BEGIN PROVIDED DATA

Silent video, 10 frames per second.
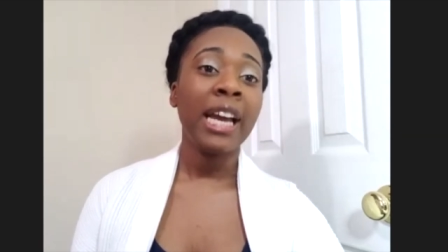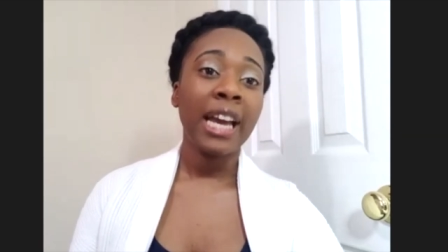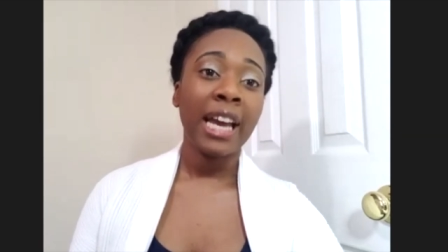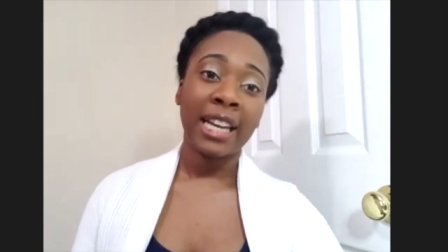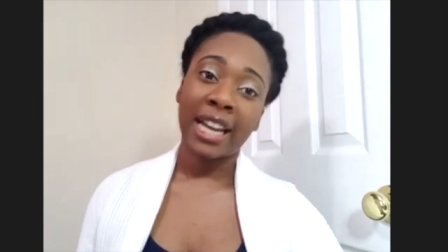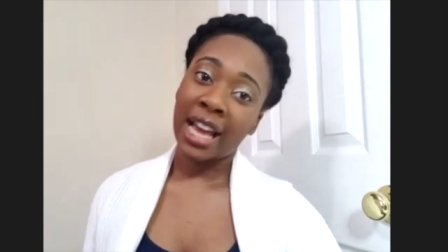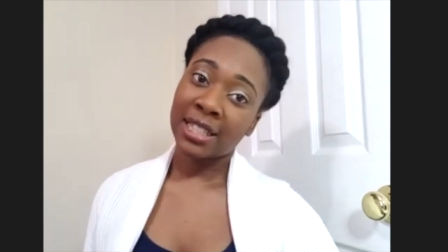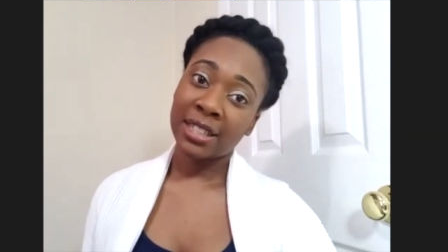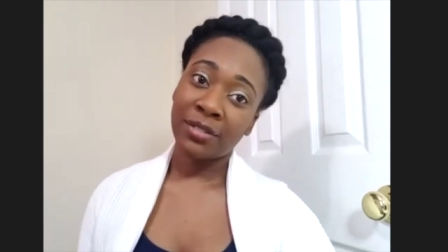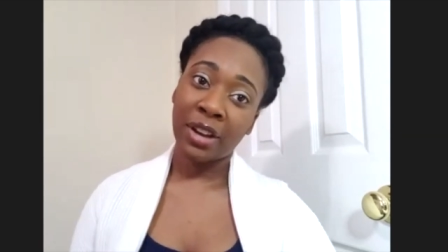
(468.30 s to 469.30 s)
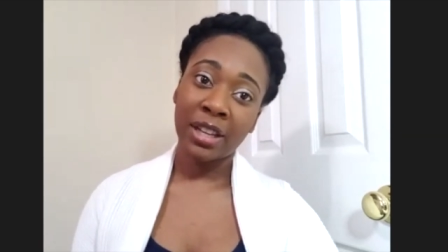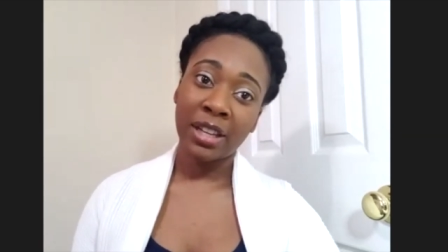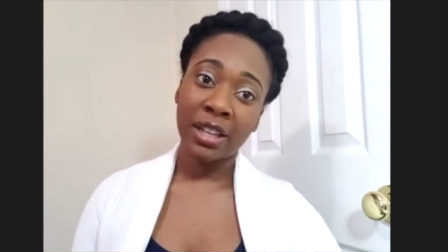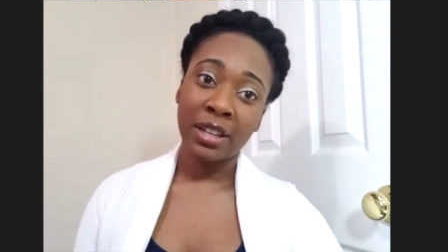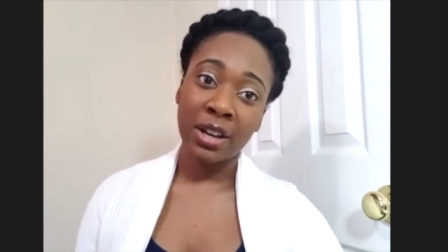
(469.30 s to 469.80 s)
and they asked if I
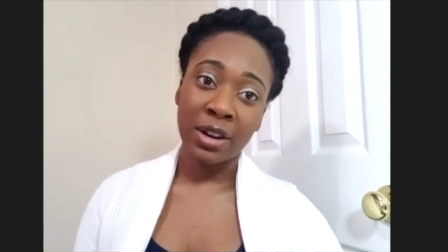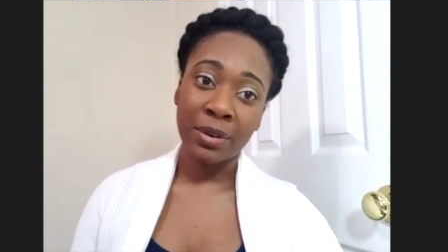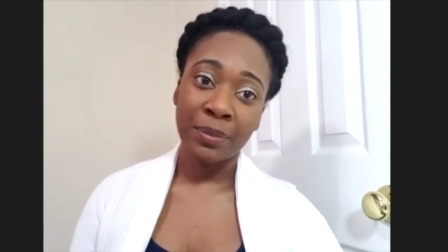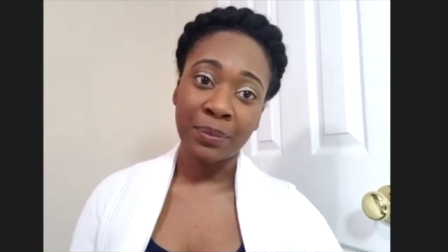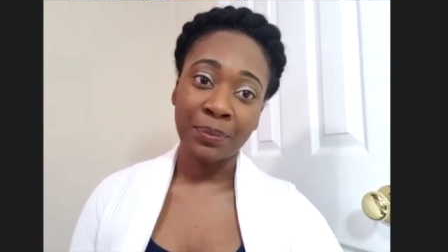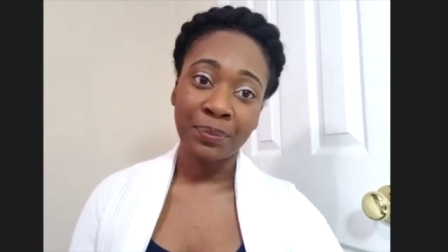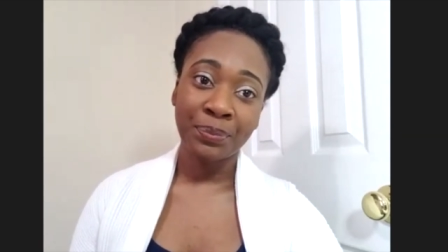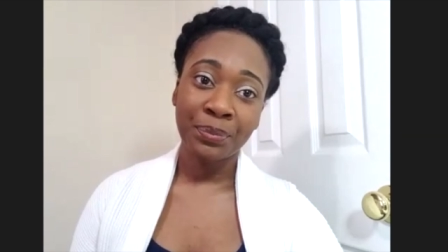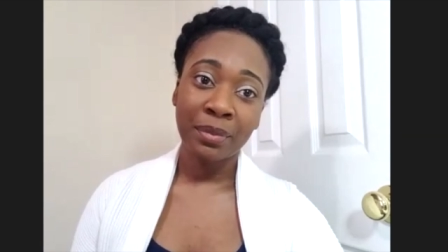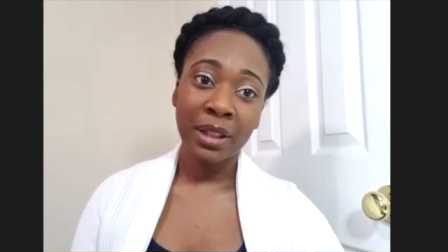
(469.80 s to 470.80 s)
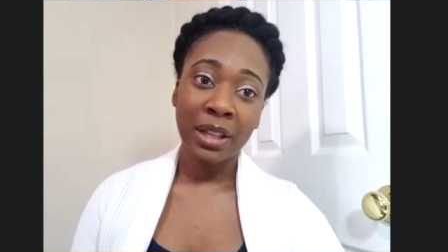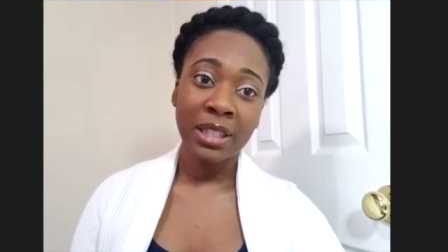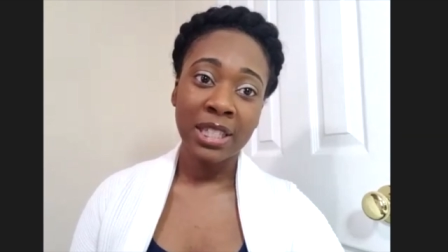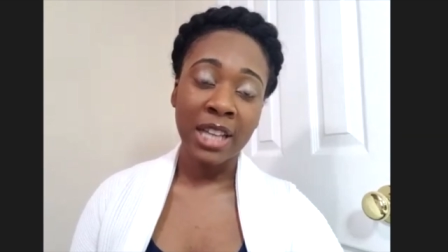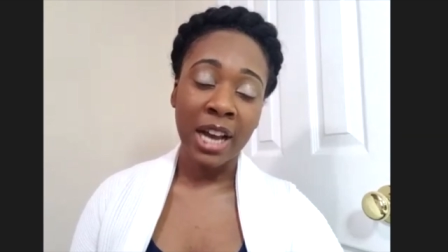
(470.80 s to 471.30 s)
can um,
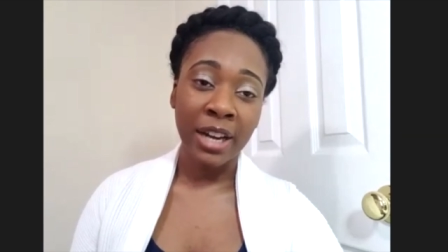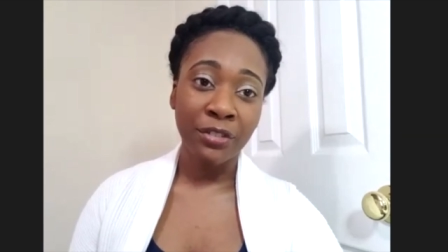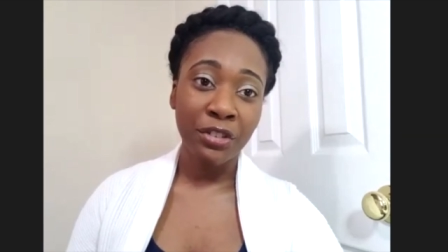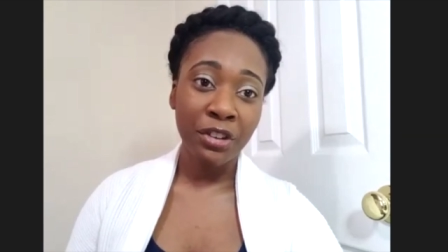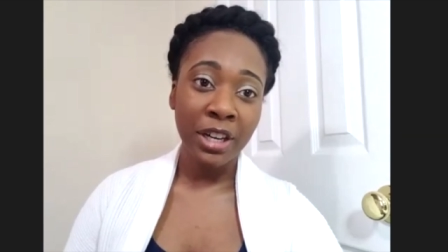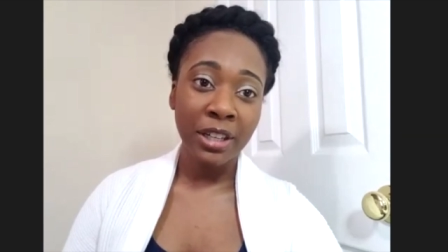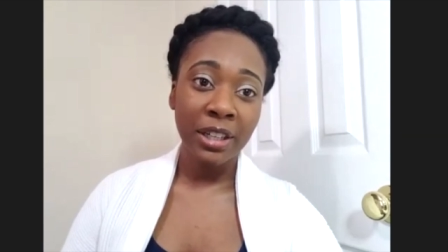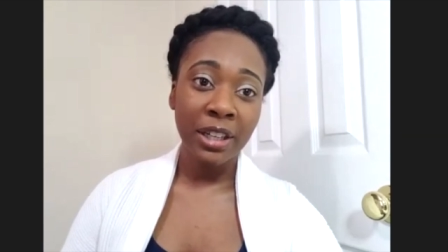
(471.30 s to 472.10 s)
design for it.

END PROVIDED DATA

Give back exactly the lines from the one with "(469.80 s to 470.80 s)" through the end of the records above, inclusive, and omit any pictures.

(469.80 s to 470.80 s)
(470.80 s to 471.30 s)
can um,
(471.30 s to 472.10 s)
design for it.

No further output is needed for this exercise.